An increase in the number of victims of industrial disease and workplace accidents has underlined the importance of Workers’ Memorial Day, the annual international event which honours those who have lost their lives through their work.
Speaking just days before the 2013 event on 28 April, Bridget Collier, head of the Industrial Disease department at Fentons Solicitors LLP, said there had been another year-on-year rise in the number of people contacting the specialist lawyers after developing asbestos-related diseases or losing loved ones to accident or illness as a result of their work.
“The message of Workers’ Memorial Day is very clear,” said Bridget (left), a partner with the firm. “On Sunday, workers and their representatives around the world will come together to commemorate their colleagues and demand further action to improve safety at work.”

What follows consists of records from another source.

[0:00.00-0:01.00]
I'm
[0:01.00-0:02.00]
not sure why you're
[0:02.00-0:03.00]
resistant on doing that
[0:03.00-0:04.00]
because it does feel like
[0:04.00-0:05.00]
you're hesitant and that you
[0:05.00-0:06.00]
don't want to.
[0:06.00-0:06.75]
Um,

Bridget said the international event is hugely important in helping to raise awareness of the still shocking number of workers who die each year as a result of an occupational illness or accident in the workplace, and demand that improvements are made to curb the number of injuries and loss of life.
“This is particularly relevant right now, with proposed legal changes under the Enterprise and Regulatory Reform Bill affecting how those injured in accidents at work will be able to pursue compensation,” said Bridget. “Campaigners have long voiced their concerns over the proposed changes, describing how they would stack the odds against injured workers in their fight for justice. In a time when we are seeing an increase in the number of people coming forward having either been diagnosed with a work-related disease or losing a loved one through occupational illness or accident, it is more important than ever to ensure we learn from our mistakes and remember the legacy of those who have lost their lives.”

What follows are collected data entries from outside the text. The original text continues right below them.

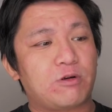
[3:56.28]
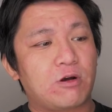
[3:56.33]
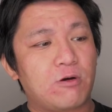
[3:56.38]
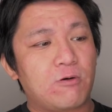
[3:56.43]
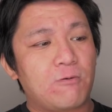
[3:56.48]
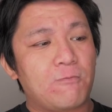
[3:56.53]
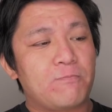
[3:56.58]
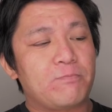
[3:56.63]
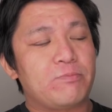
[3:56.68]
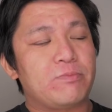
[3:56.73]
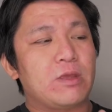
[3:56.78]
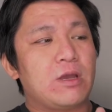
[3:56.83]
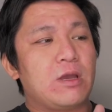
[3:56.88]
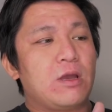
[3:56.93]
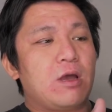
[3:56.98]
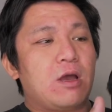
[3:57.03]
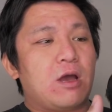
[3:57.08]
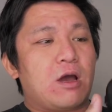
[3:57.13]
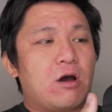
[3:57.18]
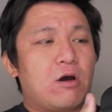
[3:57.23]
Pro.
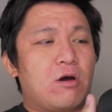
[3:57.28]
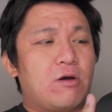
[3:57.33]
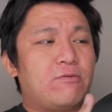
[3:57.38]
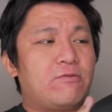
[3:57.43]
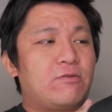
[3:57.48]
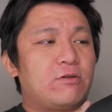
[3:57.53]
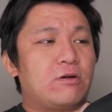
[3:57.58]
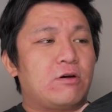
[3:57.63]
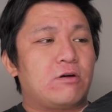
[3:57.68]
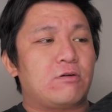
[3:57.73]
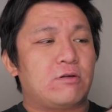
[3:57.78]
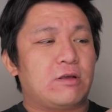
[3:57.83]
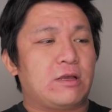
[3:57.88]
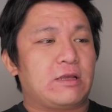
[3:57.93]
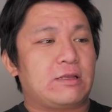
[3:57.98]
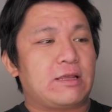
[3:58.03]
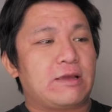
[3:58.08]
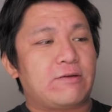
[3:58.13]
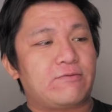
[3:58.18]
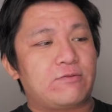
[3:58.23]
However, the only
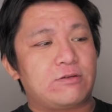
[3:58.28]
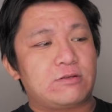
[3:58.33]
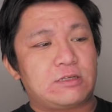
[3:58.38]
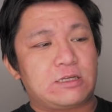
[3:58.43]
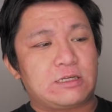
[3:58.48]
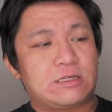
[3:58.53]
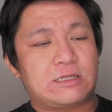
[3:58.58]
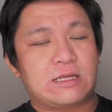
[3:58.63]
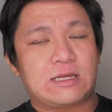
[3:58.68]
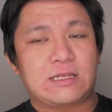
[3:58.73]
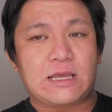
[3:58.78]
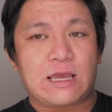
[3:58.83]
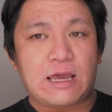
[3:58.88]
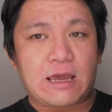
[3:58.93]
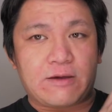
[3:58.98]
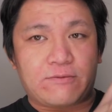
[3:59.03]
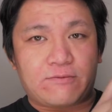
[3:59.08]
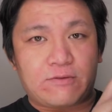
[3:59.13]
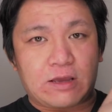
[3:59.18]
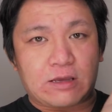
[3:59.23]
difference is that they
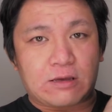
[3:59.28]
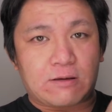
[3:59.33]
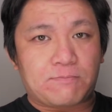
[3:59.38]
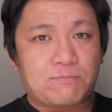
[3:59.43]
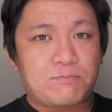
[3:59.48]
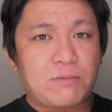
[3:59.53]
have like a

The day is often described as a “rallying cry to ‘mourn for the dead and fight for the living’,” and is aimed at preventing others from losing their lives or their loved ones in incidents which could and should have been prevented.
“Every year, thousands of people in the UK die from an illness or injury caused directly by their work, simply because at some point their employer did not prioritise ensuring the safety and wellbeing of their workers,” said Bridget.
“As well as being contacted by more claimants this year, we have seen an increase in the number of calls from people who have only been exposed to asbestos relatively recently. Because any asbestos-related disease can take several years to manifest, they now face an uncertain future as they wait to see if they will go on to develop an illness as a result of their exposure.
“It is vital that lessons are learned from every single unnecessary and avoidable work-related death, to ensure that future generations do not keep repeating the same mistakes we have made for the last century,” she said.
“By supporting Workers’ Memorial Day, we hope to highlight the need for continued improvements to workplace safety, ensuring justice for those who have already lost their lives or their loved ones through no fault of their own, and protecting current and future workforce from suffering the same fates.”